For the data below, retype word for word the lines from the one containing "(779.04 s to 784.33 s)" through the one containing "(2989.70 s)"; drop the pictures.

Collected data entries
+ + + +

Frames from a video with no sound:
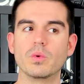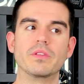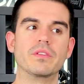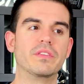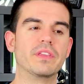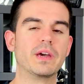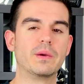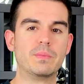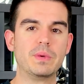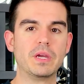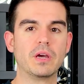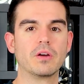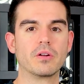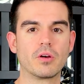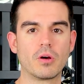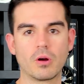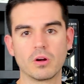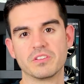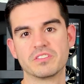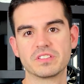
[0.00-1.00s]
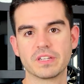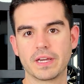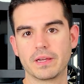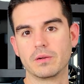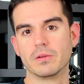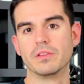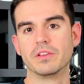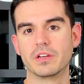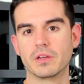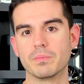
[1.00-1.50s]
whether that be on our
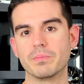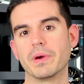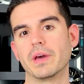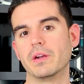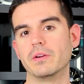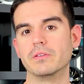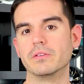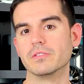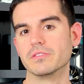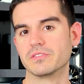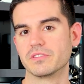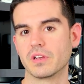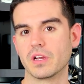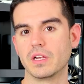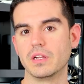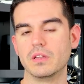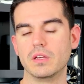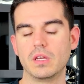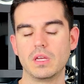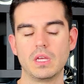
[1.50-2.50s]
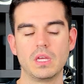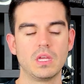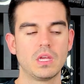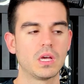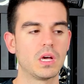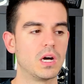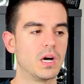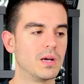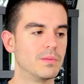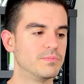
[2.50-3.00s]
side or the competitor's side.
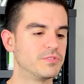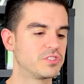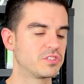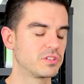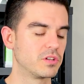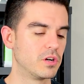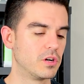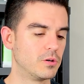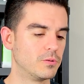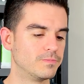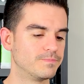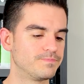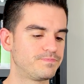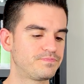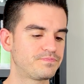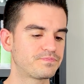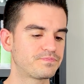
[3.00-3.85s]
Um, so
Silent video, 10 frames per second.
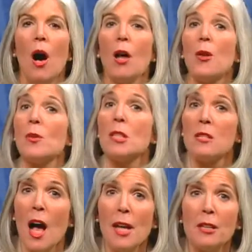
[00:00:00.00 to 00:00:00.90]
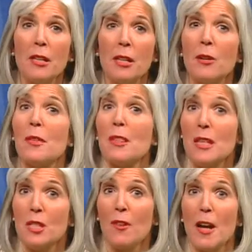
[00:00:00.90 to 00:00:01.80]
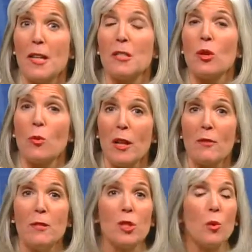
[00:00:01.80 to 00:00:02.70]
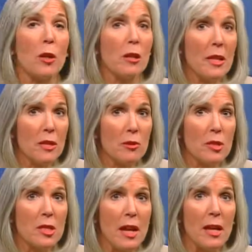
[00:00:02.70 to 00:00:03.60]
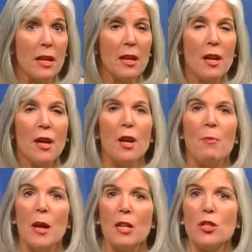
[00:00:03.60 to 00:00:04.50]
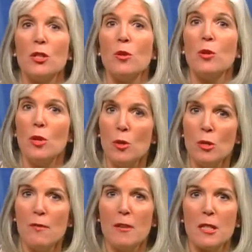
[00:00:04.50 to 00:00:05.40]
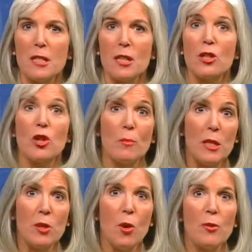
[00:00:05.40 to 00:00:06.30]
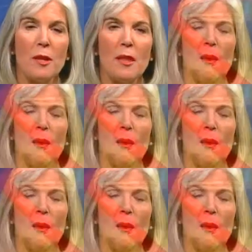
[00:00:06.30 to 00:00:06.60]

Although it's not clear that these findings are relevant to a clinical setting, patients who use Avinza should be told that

+ + + +

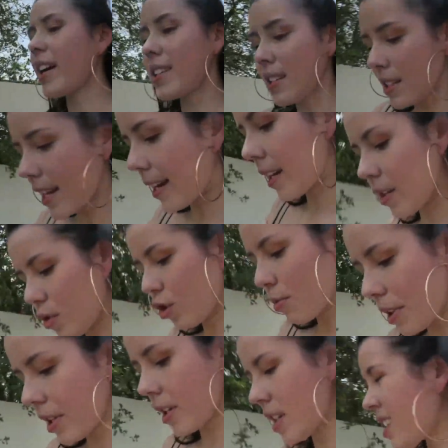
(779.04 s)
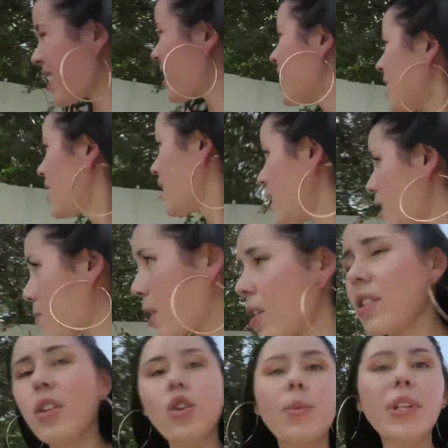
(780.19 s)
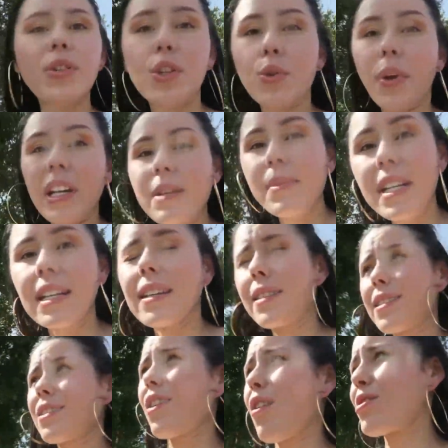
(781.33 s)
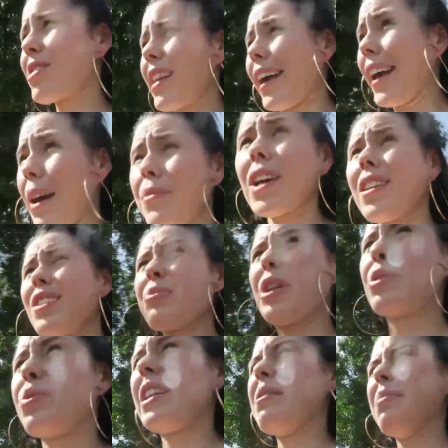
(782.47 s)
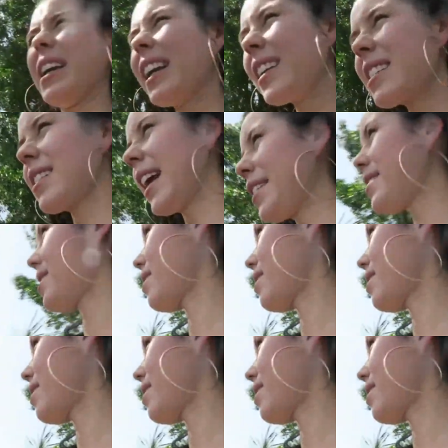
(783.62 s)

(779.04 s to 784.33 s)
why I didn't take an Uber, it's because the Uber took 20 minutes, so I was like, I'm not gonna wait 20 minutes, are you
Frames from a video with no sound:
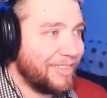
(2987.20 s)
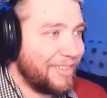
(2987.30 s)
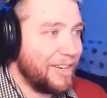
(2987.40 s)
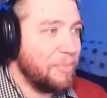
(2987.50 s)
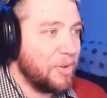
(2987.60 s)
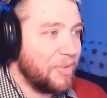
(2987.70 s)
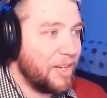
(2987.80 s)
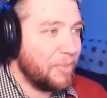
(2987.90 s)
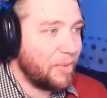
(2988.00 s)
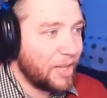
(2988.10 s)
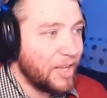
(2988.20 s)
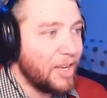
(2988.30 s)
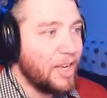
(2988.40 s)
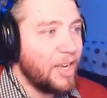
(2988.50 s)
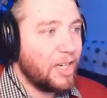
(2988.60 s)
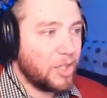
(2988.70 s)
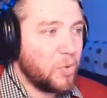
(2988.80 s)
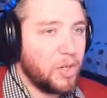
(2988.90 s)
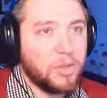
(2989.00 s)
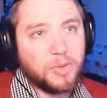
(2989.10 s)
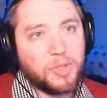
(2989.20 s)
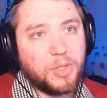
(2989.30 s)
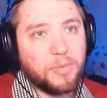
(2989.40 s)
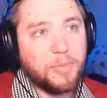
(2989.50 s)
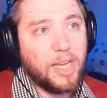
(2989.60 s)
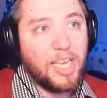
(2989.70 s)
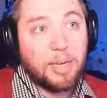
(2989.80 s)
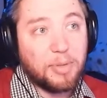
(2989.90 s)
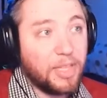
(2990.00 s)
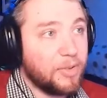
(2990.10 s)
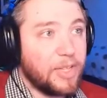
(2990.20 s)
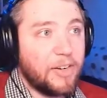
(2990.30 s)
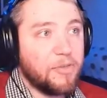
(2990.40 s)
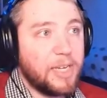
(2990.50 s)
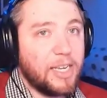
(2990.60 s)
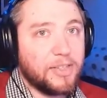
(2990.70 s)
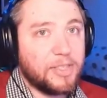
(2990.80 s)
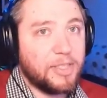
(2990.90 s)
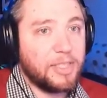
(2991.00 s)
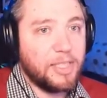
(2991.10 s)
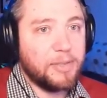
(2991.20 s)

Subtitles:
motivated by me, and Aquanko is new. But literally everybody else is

+ + + +

EXERCISE OUTPUT:
(779.04 s to 784.33 s)
why I didn't take an Uber, it's because the Uber took 20 minutes, so I was like, I'm not gonna wait 20 minutes, are you
Frames from a video with no sound:
(2987.20 s)
(2987.30 s)
(2987.40 s)
(2987.50 s)
(2987.60 s)
(2987.70 s)
(2987.80 s)
(2987.90 s)
(2988.00 s)
(2988.10 s)
(2988.20 s)
(2988.30 s)
(2988.40 s)
(2988.50 s)
(2988.60 s)
(2988.70 s)
(2988.80 s)
(2988.90 s)
(2989.00 s)
(2989.10 s)
(2989.20 s)
(2989.30 s)
(2989.40 s)
(2989.50 s)
(2989.60 s)
(2989.70 s)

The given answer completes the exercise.